**PROBLEM STATEMENT**
The answer is the full set of records, given again exactly and without images.

Stored items:
============
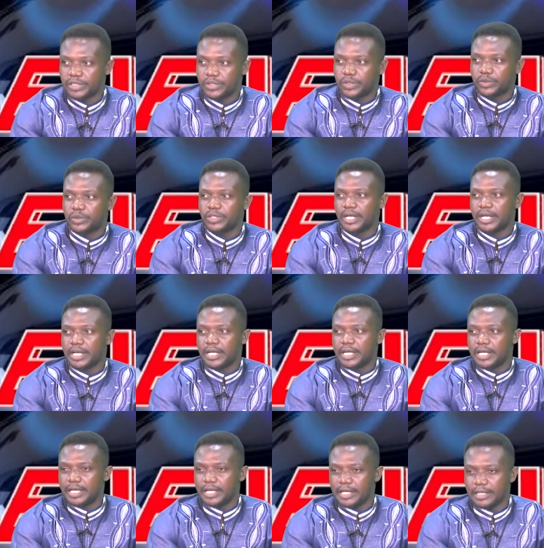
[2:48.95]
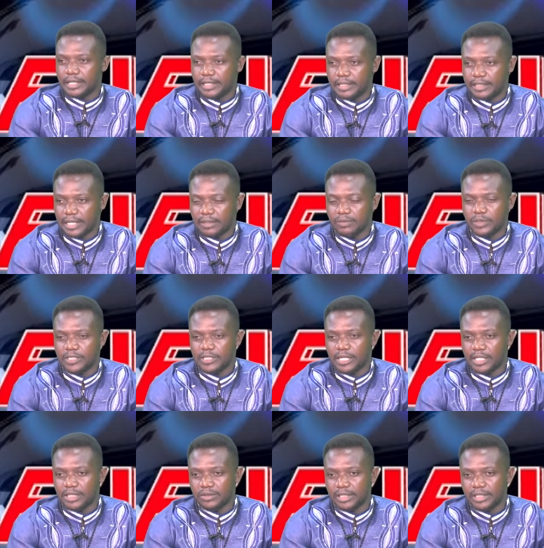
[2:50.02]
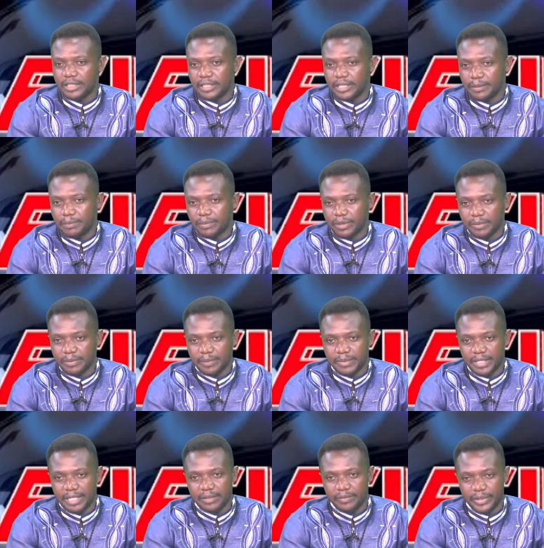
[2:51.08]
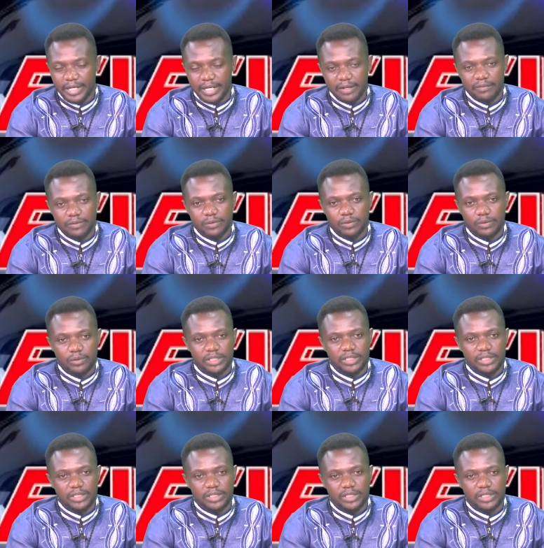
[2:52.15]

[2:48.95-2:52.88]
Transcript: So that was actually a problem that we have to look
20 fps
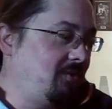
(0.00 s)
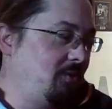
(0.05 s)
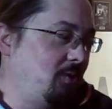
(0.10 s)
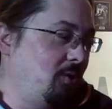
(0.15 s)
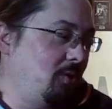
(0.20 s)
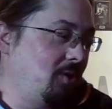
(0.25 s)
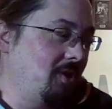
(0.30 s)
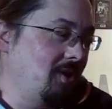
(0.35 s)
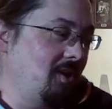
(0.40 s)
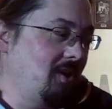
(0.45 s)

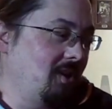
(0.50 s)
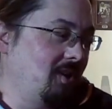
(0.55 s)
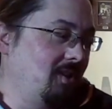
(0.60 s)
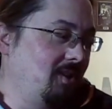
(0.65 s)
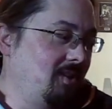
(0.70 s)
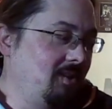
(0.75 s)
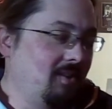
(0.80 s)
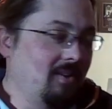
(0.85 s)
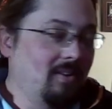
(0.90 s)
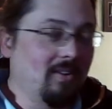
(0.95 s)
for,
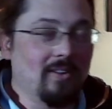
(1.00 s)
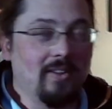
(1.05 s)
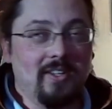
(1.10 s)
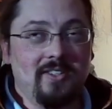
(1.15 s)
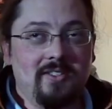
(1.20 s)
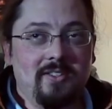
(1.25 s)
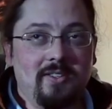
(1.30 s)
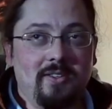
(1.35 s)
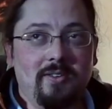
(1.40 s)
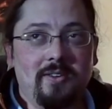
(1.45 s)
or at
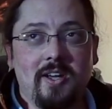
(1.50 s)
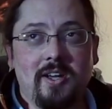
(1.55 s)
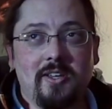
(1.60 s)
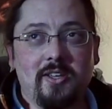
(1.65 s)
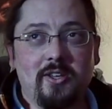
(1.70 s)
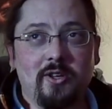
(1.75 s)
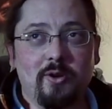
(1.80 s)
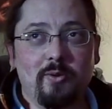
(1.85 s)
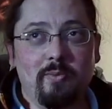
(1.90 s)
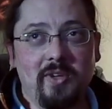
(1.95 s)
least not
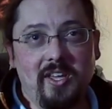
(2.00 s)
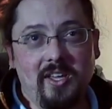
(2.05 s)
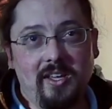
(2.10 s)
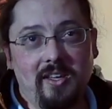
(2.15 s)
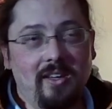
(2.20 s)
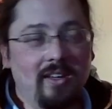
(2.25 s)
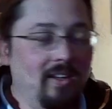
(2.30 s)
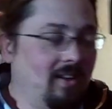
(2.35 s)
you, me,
============
**ANSWER BELOW**
[2:48.95]
[2:50.02]
[2:51.08]
[2:52.15]

[2:48.95-2:52.88]
Transcript: So that was actually a problem that we have to look
20 fps
(0.00 s)
(0.05 s)
(0.10 s)
(0.15 s)
(0.20 s)
(0.25 s)
(0.30 s)
(0.35 s)
(0.40 s)
(0.45 s)

(0.50 s)
(0.55 s)
(0.60 s)
(0.65 s)
(0.70 s)
(0.75 s)
(0.80 s)
(0.85 s)
(0.90 s)
(0.95 s)
for,
(1.00 s)
(1.05 s)
(1.10 s)
(1.15 s)
(1.20 s)
(1.25 s)
(1.30 s)
(1.35 s)
(1.40 s)
(1.45 s)
or at
(1.50 s)
(1.55 s)
(1.60 s)
(1.65 s)
(1.70 s)
(1.75 s)
(1.80 s)
(1.85 s)
(1.90 s)
(1.95 s)
least not
(2.00 s)
(2.05 s)
(2.10 s)
(2.15 s)
(2.20 s)
(2.25 s)
(2.30 s)
(2.35 s)
you, me,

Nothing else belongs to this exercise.